───── RECORDS FOR THIS TASK

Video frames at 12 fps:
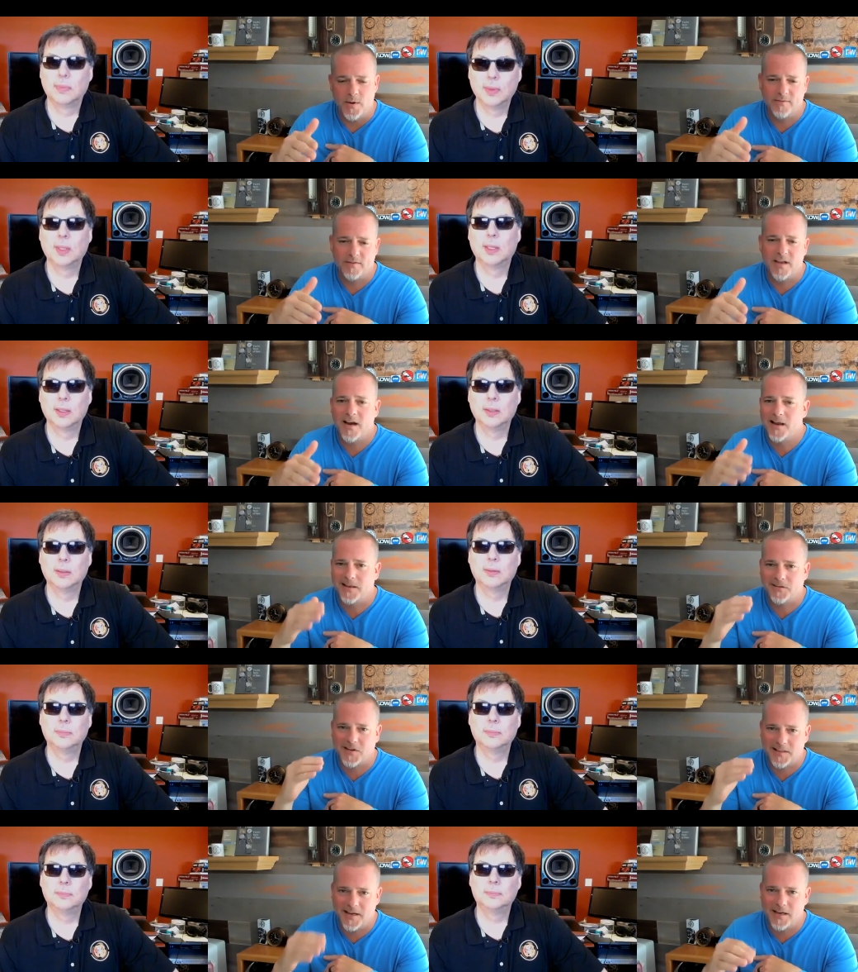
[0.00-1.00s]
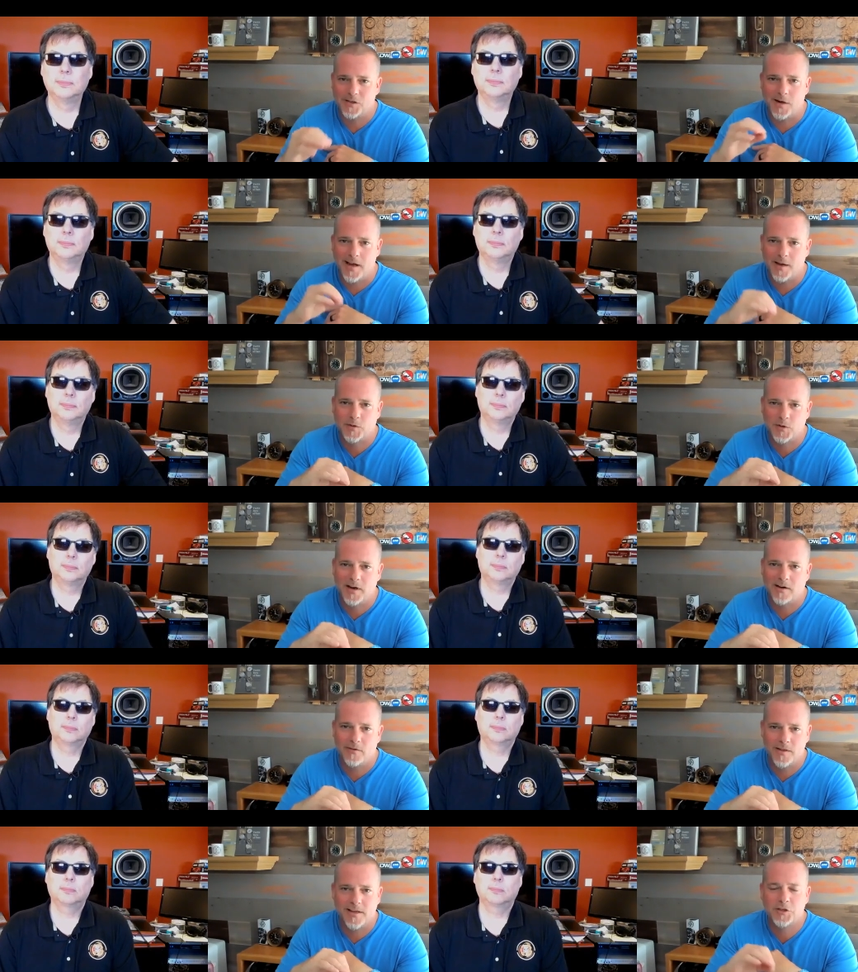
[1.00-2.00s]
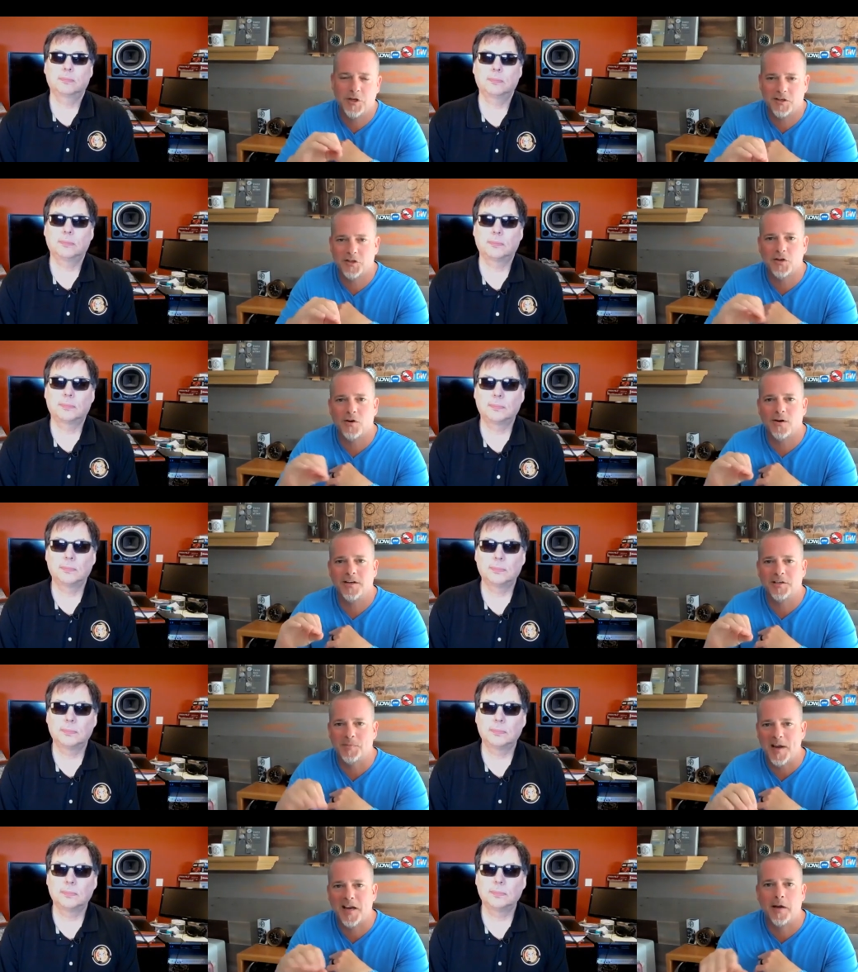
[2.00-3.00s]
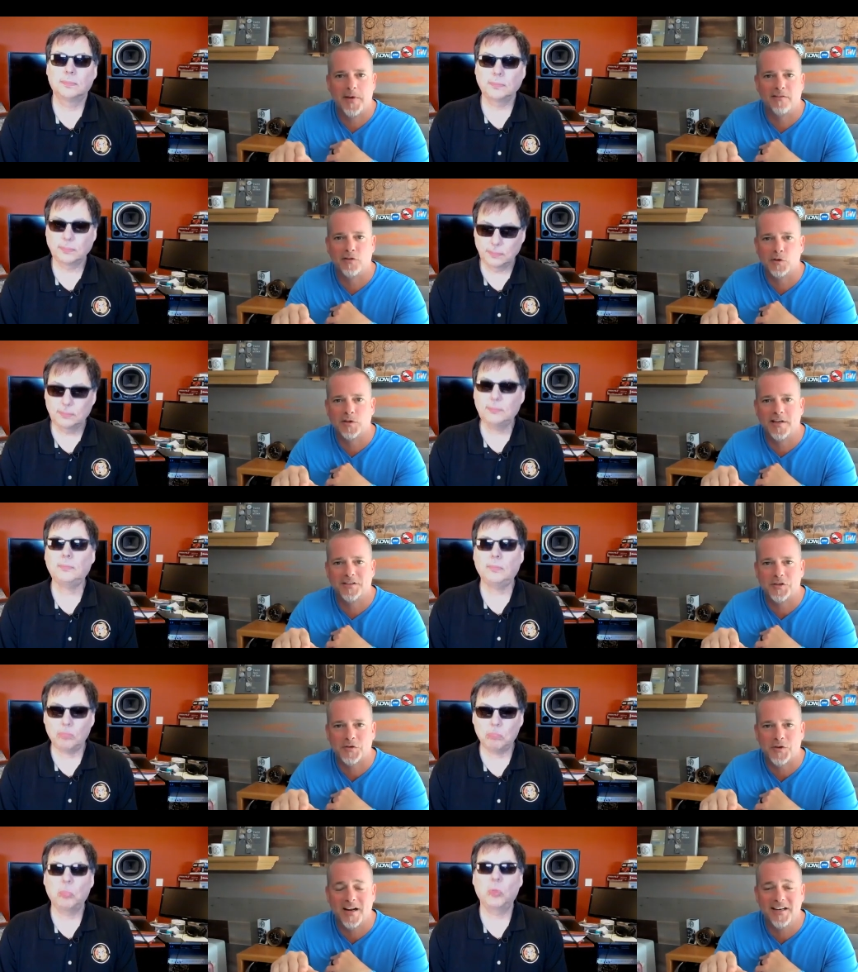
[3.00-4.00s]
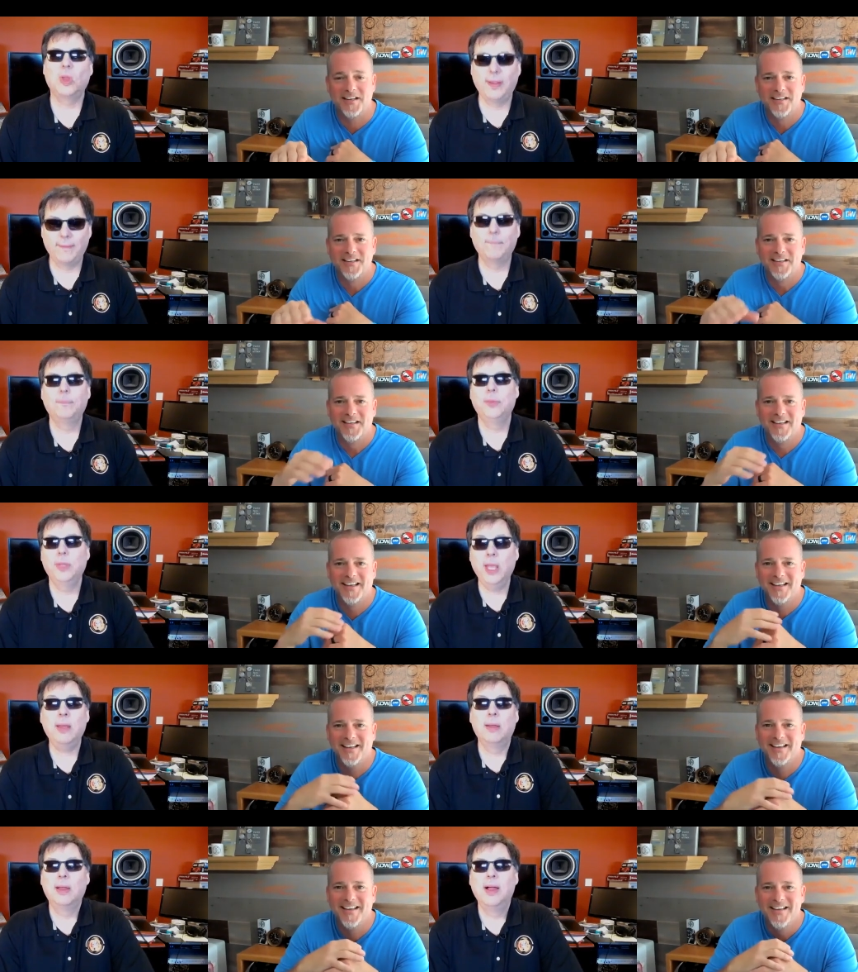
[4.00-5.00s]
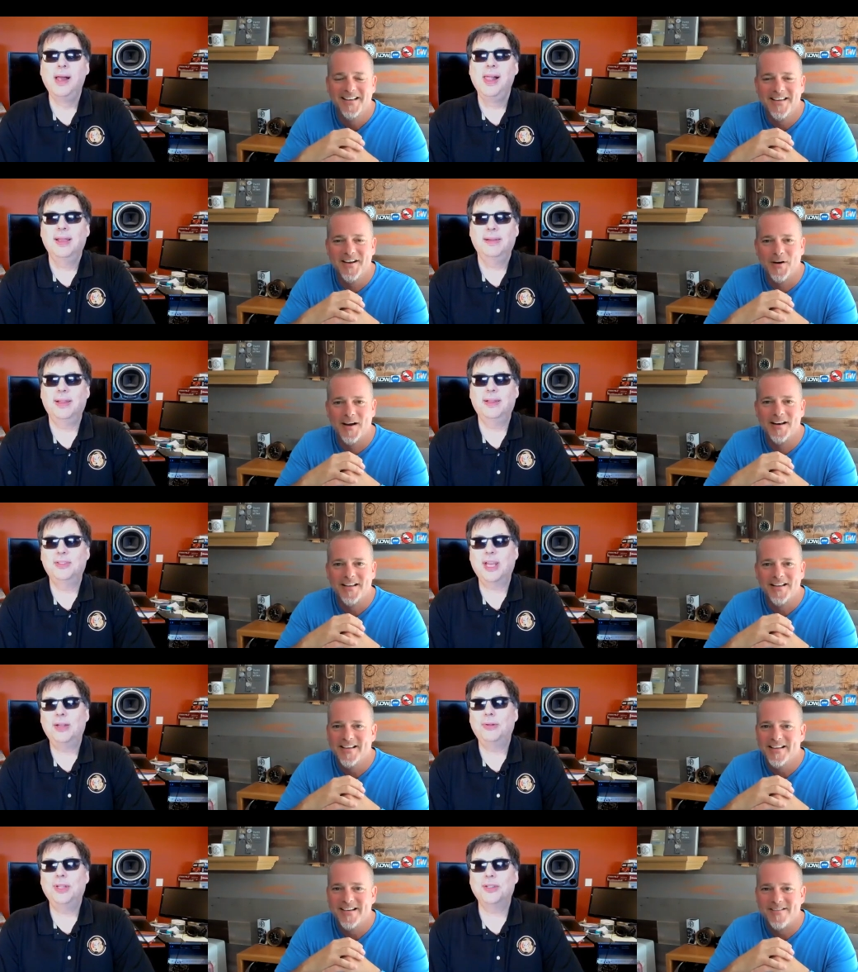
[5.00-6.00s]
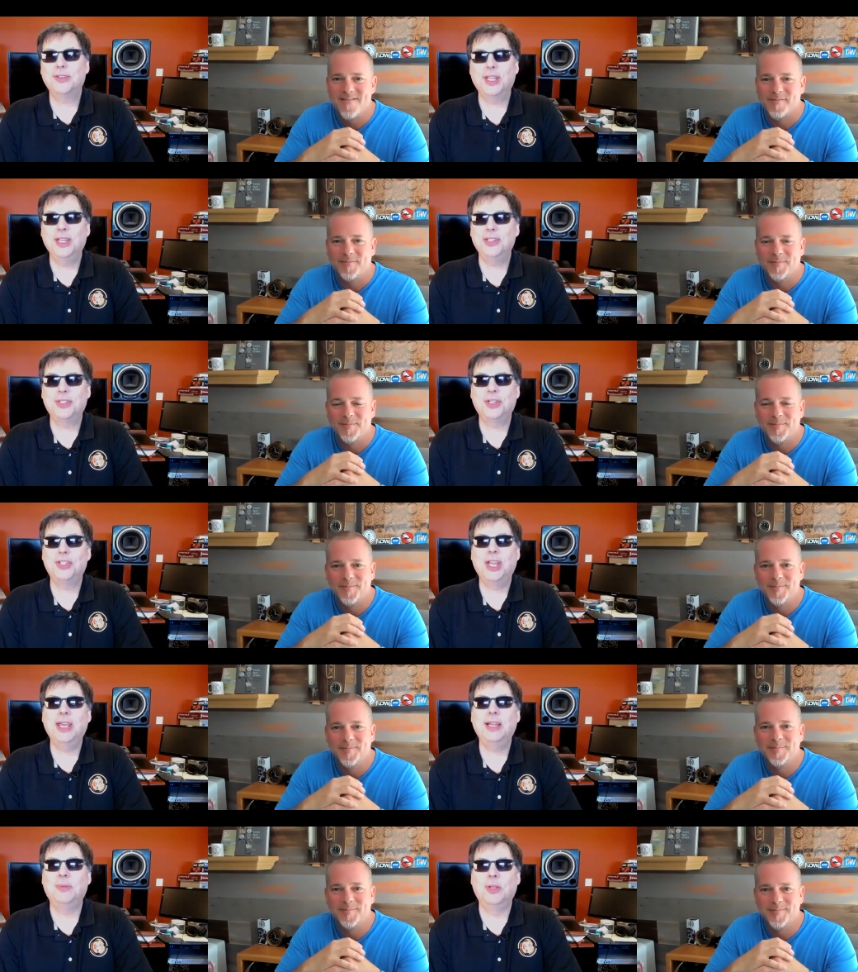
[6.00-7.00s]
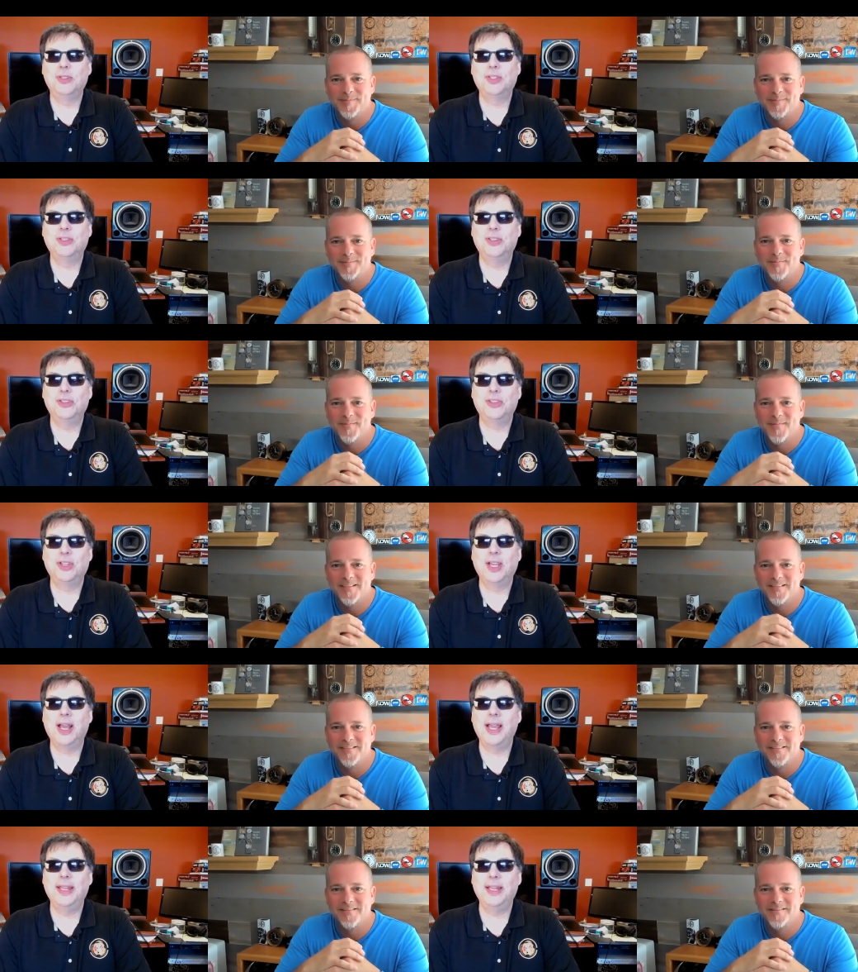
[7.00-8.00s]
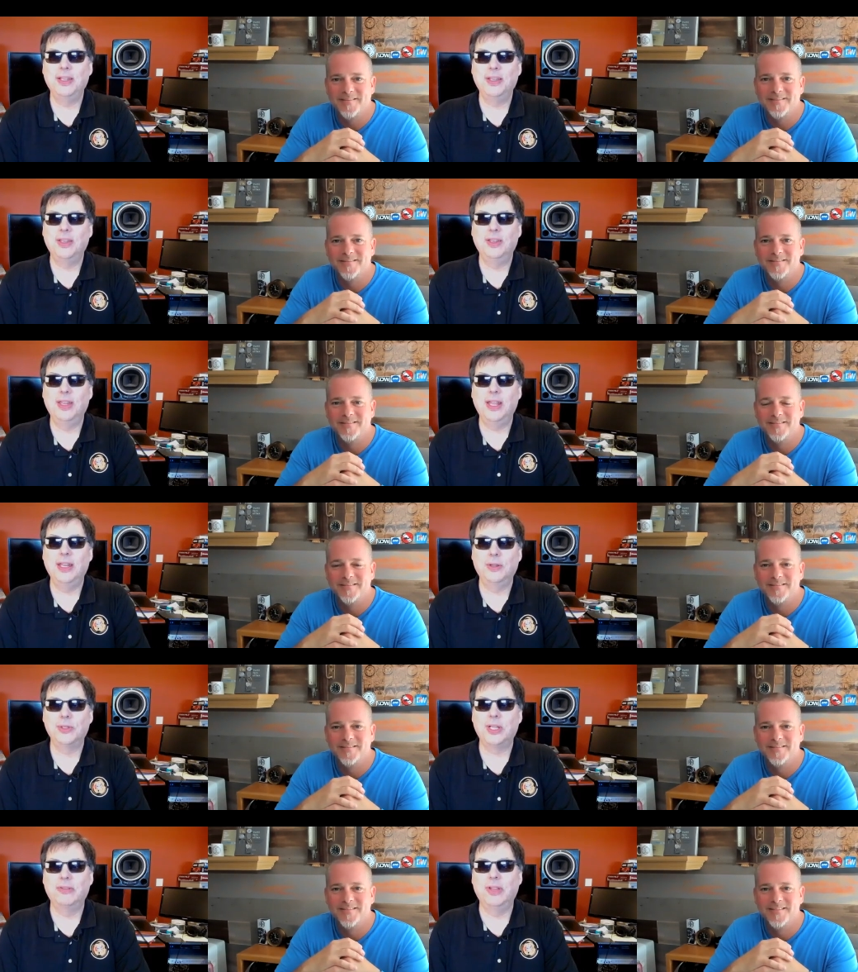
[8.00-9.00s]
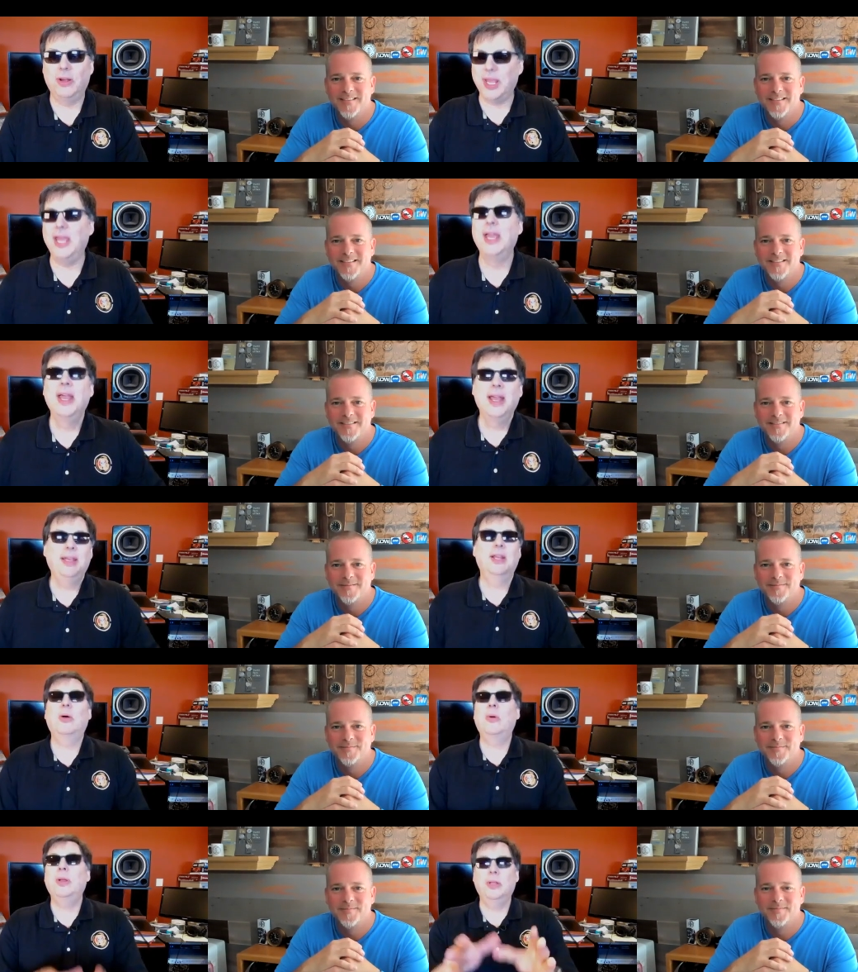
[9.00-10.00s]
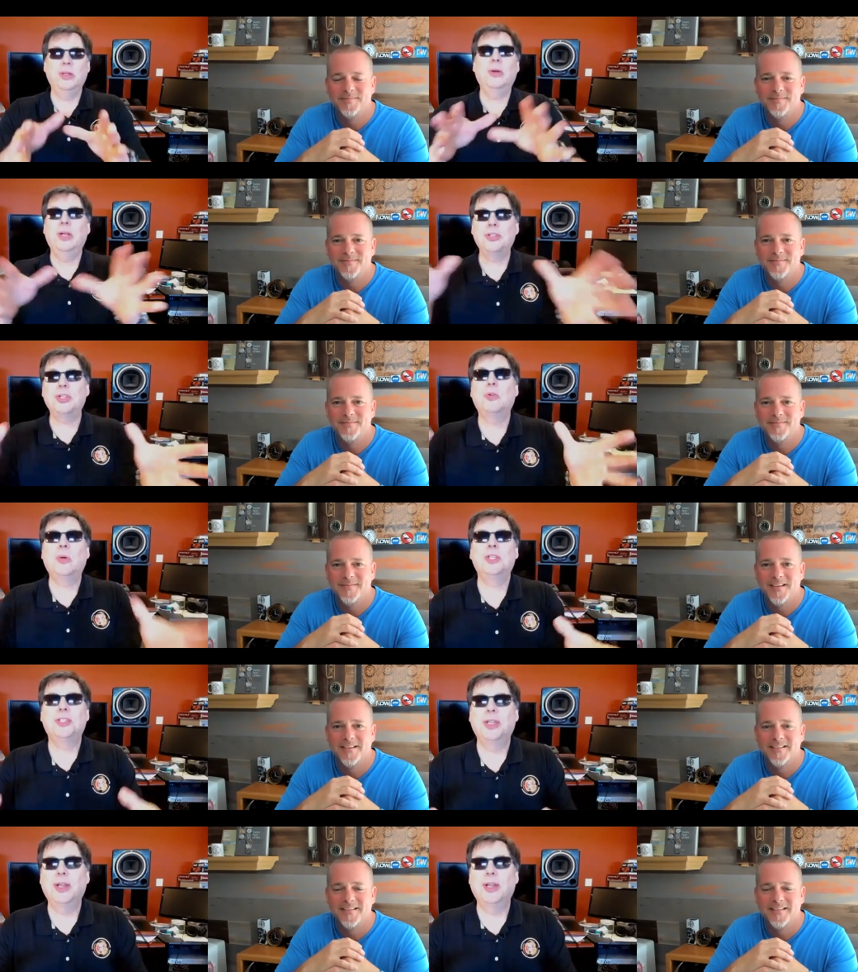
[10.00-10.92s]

Speaker 1: have the guy that's got the answer to absolutely everything, chances are he's making up half those answers, right? Yeah.
Speaker 2: You know, I don't think there's any such animal as as the guy that that knows everything. Okay, you know what? You know, here's a question that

──────────

| WORK INSTRUCTION |
Pictures excluded, reproduce only the part above that opens with the line holding "[0.00-1.00s]" and closes with the line holding "[9.00-10.00s]", exactly as written.

| OUTPUT OF THE EXERCISE |
[0.00-1.00s]
[1.00-2.00s]
[2.00-3.00s]
[3.00-4.00s]
[4.00-5.00s]
[5.00-6.00s]
[6.00-7.00s]
[7.00-8.00s]
[8.00-9.00s]
[9.00-10.00s]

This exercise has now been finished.